Exercise description » Restate each line of the listing exactly, without carrying over any pictures.

Source records »
====

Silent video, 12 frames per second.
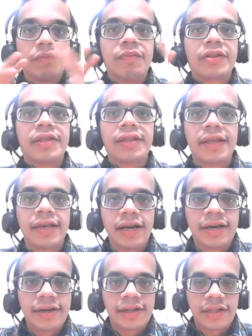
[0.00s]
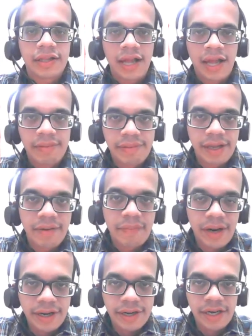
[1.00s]
Business analytics helps in
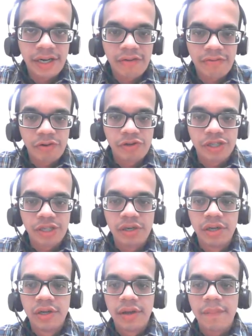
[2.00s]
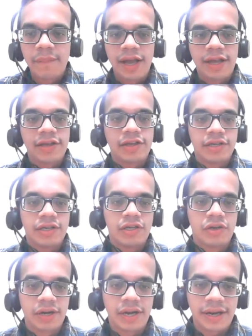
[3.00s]
predicting the future by
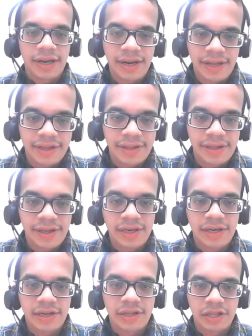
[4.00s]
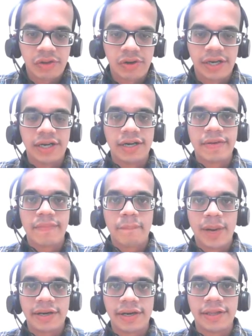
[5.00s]
analyzing the historical
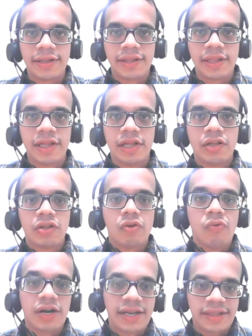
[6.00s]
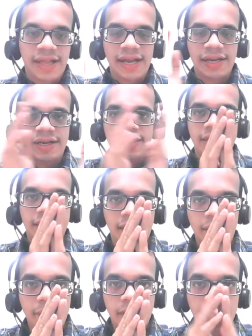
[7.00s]
patterns. So, what exactly this
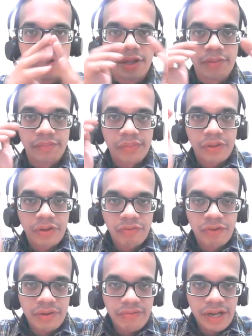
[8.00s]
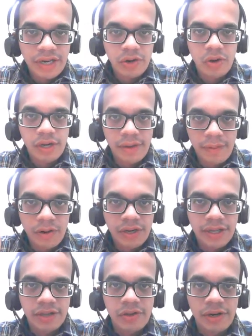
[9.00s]
happens? When we are talked about
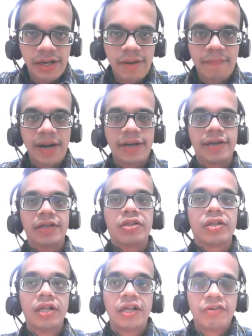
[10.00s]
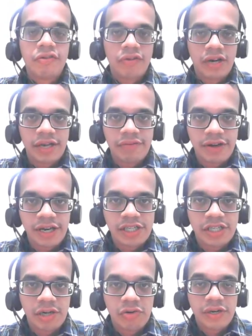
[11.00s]
the historical patterns, we will
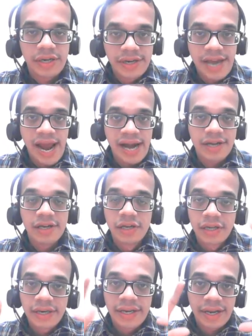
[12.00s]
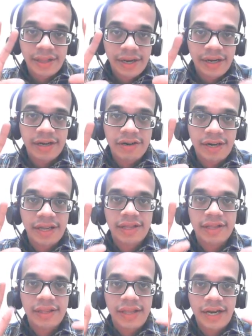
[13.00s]
leverage out that there are certain
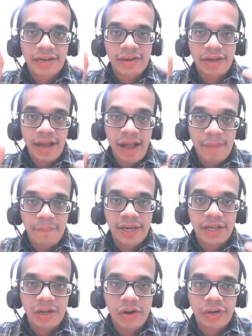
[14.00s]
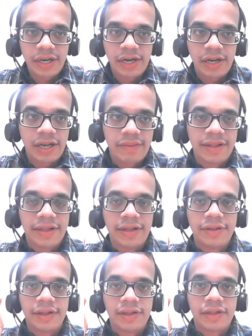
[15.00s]
things that are happening on a regular
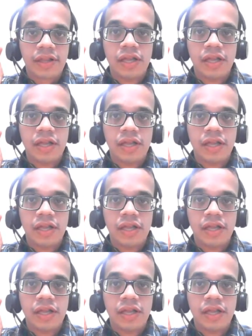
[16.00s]
basis.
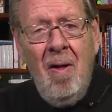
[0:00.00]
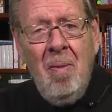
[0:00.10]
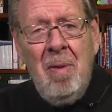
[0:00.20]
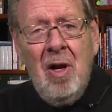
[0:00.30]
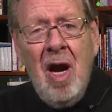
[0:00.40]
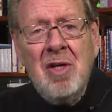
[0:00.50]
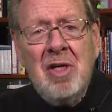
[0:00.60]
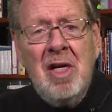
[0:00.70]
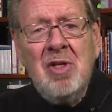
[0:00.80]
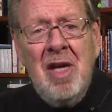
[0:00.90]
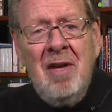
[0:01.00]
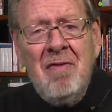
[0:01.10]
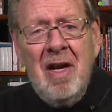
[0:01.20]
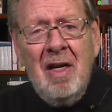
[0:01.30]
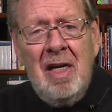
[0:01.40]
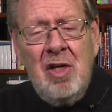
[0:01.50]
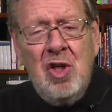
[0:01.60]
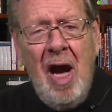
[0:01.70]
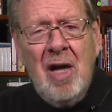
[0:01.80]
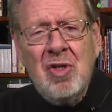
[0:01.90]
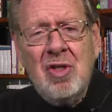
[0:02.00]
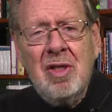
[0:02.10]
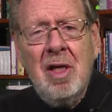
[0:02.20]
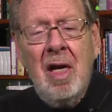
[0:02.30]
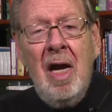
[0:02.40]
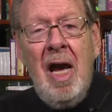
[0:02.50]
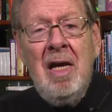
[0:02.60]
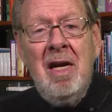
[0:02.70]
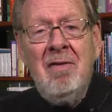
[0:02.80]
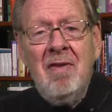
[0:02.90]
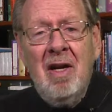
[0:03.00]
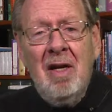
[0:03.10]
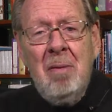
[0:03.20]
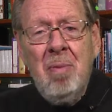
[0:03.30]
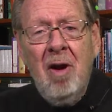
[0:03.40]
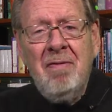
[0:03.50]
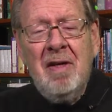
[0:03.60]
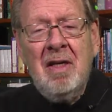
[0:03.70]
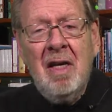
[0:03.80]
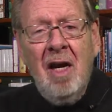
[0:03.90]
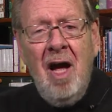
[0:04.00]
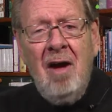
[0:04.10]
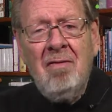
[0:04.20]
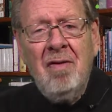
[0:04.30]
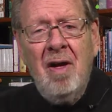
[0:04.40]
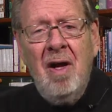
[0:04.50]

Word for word: Because he is infinitely just and infinitely perfect in love,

====

Your solution »
Silent video, 12 frames per second.
[0.00s]
[1.00s]
Business analytics helps in
[2.00s]
[3.00s]
predicting the future by
[4.00s]
[5.00s]
analyzing the historical
[6.00s]
[7.00s]
patterns. So, what exactly this
[8.00s]
[9.00s]
happens? When we are talked about
[10.00s]
[11.00s]
the historical patterns, we will
[12.00s]
[13.00s]
leverage out that there are certain
[14.00s]
[15.00s]
things that are happening on a regular
[16.00s]
basis.
[0:00.00]
[0:00.10]
[0:00.20]
[0:00.30]
[0:00.40]
[0:00.50]
[0:00.60]
[0:00.70]
[0:00.80]
[0:00.90]
[0:01.00]
[0:01.10]
[0:01.20]
[0:01.30]
[0:01.40]
[0:01.50]
[0:01.60]
[0:01.70]
[0:01.80]
[0:01.90]
[0:02.00]
[0:02.10]
[0:02.20]
[0:02.30]
[0:02.40]
[0:02.50]
[0:02.60]
[0:02.70]
[0:02.80]
[0:02.90]
[0:03.00]
[0:03.10]
[0:03.20]
[0:03.30]
[0:03.40]
[0:03.50]
[0:03.60]
[0:03.70]
[0:03.80]
[0:03.90]
[0:04.00]
[0:04.10]
[0:04.20]
[0:04.30]
[0:04.40]
[0:04.50]

Word for word: Because he is infinitely just and infinitely perfect in love,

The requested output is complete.